The Central England Temperature of 5.0°C was 1.4 degC below the average for the standard reference period 1971-2000, and by this measure it was the coldest March since 1996, although that of 2001 was only marginally less cold. In the last 100 years there were 28 colder Marches.
The month’s highest temperature in the UK was 17.8°C, recorded at RAF Scampton in Lincolnshire on the 26th. By contrast, the temperature remained below zero all day at several places throughout the first four days of the month, again on the 12th and 13th, and on the 21st and 22nd. The lowest maximum reading was minus 1.3°C at Fylingdales, North Yorkshire, on the 4th.
Severe night frosts occurred frequently, especially during the first week and again just after mid-month, and night-time temperatures widely dropped below minus 10°C on the mornings of the 2nd, 3rd and 4th. The lowest reading of all was minus 16.3°C at Altnaharra, Sutherland, early on the 3rd. This was the lowest March temperature in the UK for five years.
Rainfall, averaged over England and Wales, was 87.1mm, some 20 per cent above the long-term average, making this the first wetter-than-average month since October last year. In the last 100 years only 23 Marches were wetter. In Scotland rainfall was 40 per cent above average, and in Northern Ireland 51 per cent above.
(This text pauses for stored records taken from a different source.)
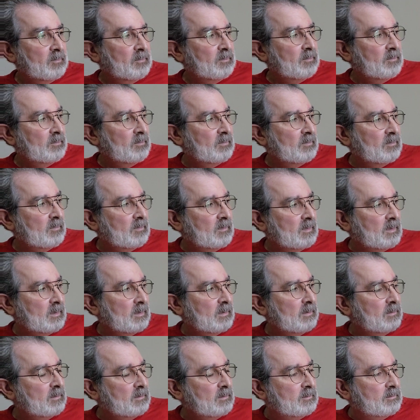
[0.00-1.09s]

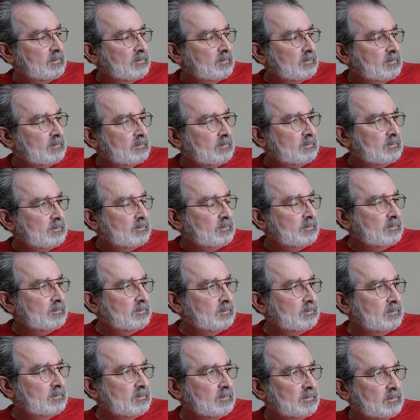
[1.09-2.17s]

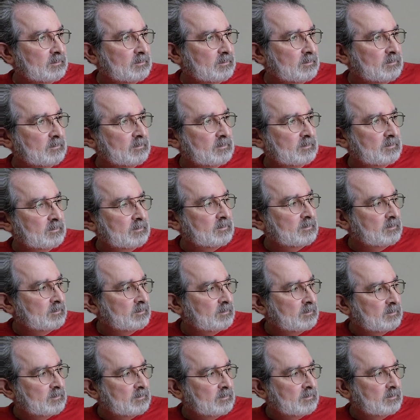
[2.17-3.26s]

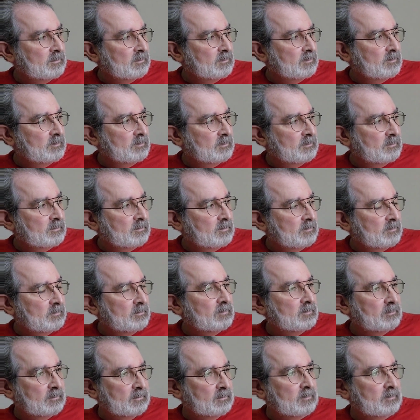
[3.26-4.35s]

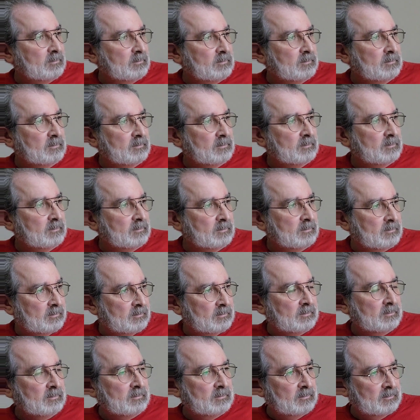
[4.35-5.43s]

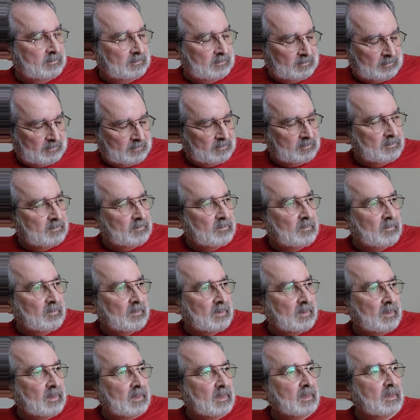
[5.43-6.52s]

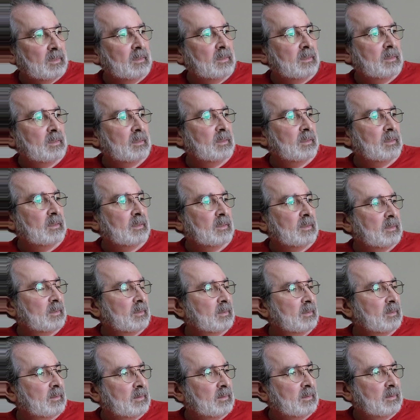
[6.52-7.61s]

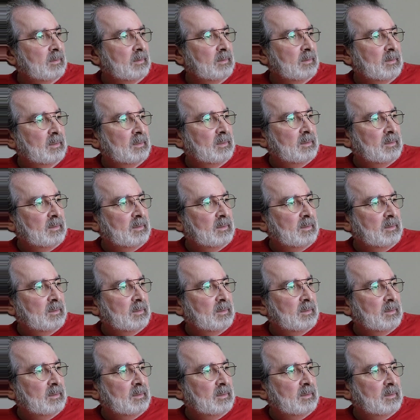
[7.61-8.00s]
(not speaking)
The last week of the month was particularly wet, and at Capel Curig in Snowdonia 240mm of rain fell between the 24th and 31st.
Sunshine over England and Wales totalled 107 hours, just six per cent below the average. The equivalent figure for Scotland was 17 per cent below, and for Northern Ireland eight per cent below. The sun shone for an aggregate 156 hours at St Helier on Jersey, but for only 56 hours at Kinloss in Morayshire.